After he closed the door, she did gun it and skidded gravel behind her. He was left in the dust. He probably thought she was crazy.
Chapter three
The telephone rang in the morning, waking her up. She was hesitant to answer. She figured it was Winston. It continued to ring. She should have brought her answering machine with her. She finally picked it up when she was sure it wasn’t going to stop any time soon. Little towns. They needed to let it ring, so you would have time to come in from your clothesline. Thankfully, it wasn’t the old man. It was a customer from the cemetery. A son wanting to make arrangements for his father. She arranged for him to meet her at the cemetery office in about an hour.
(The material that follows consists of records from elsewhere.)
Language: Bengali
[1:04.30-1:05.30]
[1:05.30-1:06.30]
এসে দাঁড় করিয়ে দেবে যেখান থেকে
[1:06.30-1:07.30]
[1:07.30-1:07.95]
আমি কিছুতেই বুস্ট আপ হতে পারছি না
There wouldn’t be time for a shower. She dressed and put her mane into a ponytail, something she never did, this was a young girl or a mom look. She guessed she was too old for the girl look. Bare minimum makeup. She would go for the worn out tired look. The skirt was too short, but at least it was black. Just sit behind the desk. Making a piece of toast, she carried it out to the truck. She squinted into the glare. Getting used to the daylight was going to take some effort.
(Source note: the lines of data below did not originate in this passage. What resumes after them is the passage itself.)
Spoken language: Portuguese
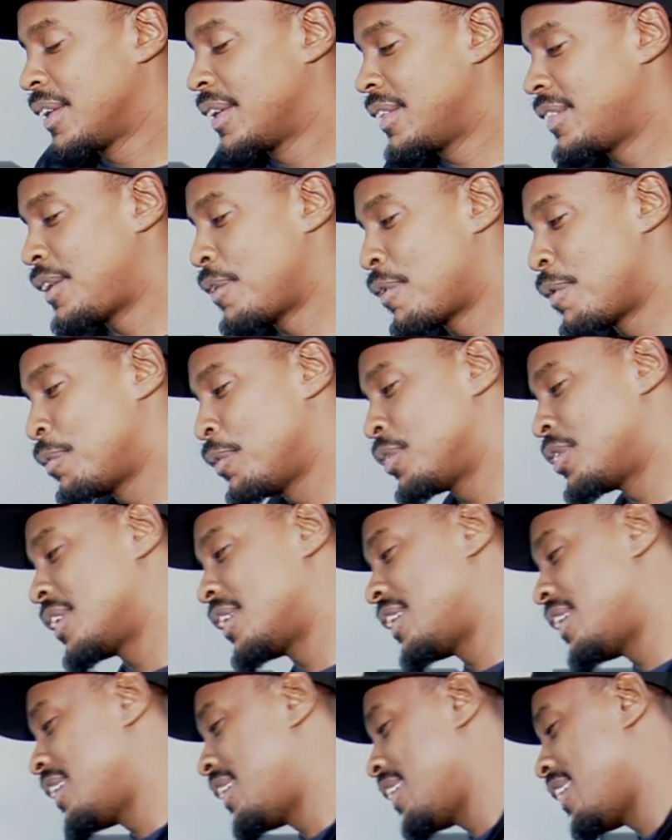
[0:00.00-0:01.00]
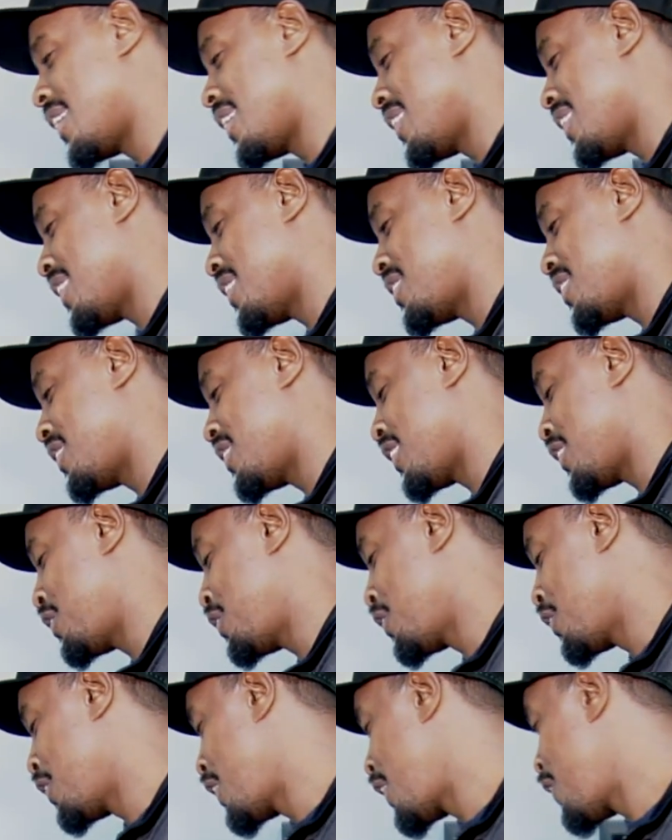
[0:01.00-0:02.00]
Tem uma música aqui que é, que é
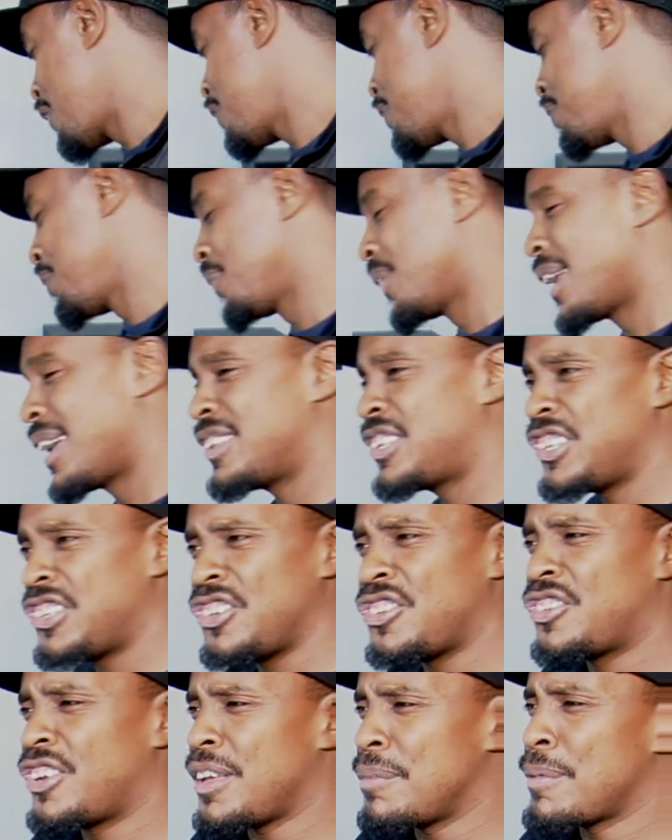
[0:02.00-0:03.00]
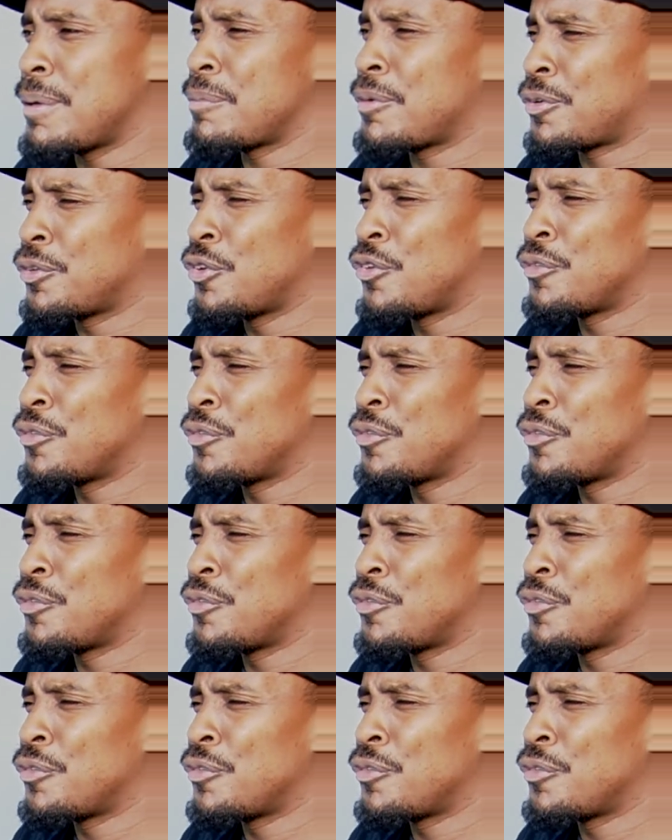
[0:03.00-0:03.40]
sensacional. É de DJ mesmo, quando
She had to drive back downtown to get her bearings. Winston’s car was in front of the café. At least he wasn’t a stalker. Food and a map would be good things to bring home. She beat the son to the cemetery. She looked up their last name and found three different folders. There was little that made sense. There were a couple of receipts with different names and no information about where the plots were. If this was what all the files looked li
ke, she was in deep shit. A car pulled up outside. She got up to greet them. The son was a tall string-bean of a farmer with a shaggy beard, about her own age. He had brought his aunt, a wizened skinny tiny lady with a patch over one eye under her glasses. And an odd colored pink jumpsuit. She had them sit.
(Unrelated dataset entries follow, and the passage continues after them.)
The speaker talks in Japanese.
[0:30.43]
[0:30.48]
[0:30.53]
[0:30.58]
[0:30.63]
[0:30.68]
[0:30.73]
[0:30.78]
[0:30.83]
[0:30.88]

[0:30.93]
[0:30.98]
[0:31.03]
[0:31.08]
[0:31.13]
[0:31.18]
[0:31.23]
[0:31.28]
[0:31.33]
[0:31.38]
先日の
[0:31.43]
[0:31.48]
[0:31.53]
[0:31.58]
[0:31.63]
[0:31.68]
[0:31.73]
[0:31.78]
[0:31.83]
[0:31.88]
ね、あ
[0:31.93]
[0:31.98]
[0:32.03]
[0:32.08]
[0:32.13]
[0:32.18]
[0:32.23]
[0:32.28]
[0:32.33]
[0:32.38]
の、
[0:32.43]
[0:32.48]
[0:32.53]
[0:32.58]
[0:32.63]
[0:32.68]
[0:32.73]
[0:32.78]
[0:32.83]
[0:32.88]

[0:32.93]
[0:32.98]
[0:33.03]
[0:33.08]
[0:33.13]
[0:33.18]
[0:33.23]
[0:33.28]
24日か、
“I’ve got to be honest with you both,” Daydee said. “I’m trying to figure this all out. Tell me what you’re expecting and I’ll try my best.”
They looked at each other.
“Well,” the aunt said. “The funeral is Saturday. Goshen’s Funeral Home is holding the service, so you can call them for the details. We are having an honor guard from the VFW come do a three-gun salute. He was in the South Pacific, you know.”
The son handed her receipts from his shirt pocket.
“My mother had purchased the marker along with two vaults and the plot. Our family is here.”
“Your mother was the most confused and distracted woman I ever saw. Everybody knows they have to bring receipts or she would make them pay a second time,” the aunt said.
Daydee wrote down the details from the papers and handed them back. This wasn’t going to be too bad. A grave opening and closing and the installation of the vault, all things that Jack could do for her. And ordering a marker.
“Can you show me where the plot is?” she asked the son.
He shook his head.
“I never come out here.”
“I’ll show you!” the aunt said.
They stood and the man offered his arm to the old lady and out they went. It was a slow journey over to the family plots. Daydee walked beside them.
“I try to come out at least once a month. My mommy and daddy are here. I bring decorations for every holiday,” the aunt was telling her. “But it’s getting harder to get around these days. Jack is wonderful! He will take care of anything you ask him to do.”
“I’m glad.”
“I’m so sorry about your mother. Did she suffer?”
Daydee didn’t have an answer. Winston hadn’t said a word.
“I’m sure she did. She’s in a better place now.”
“Betty’s Florist is who I always use. You should get to know her. She’s a wonderful person.”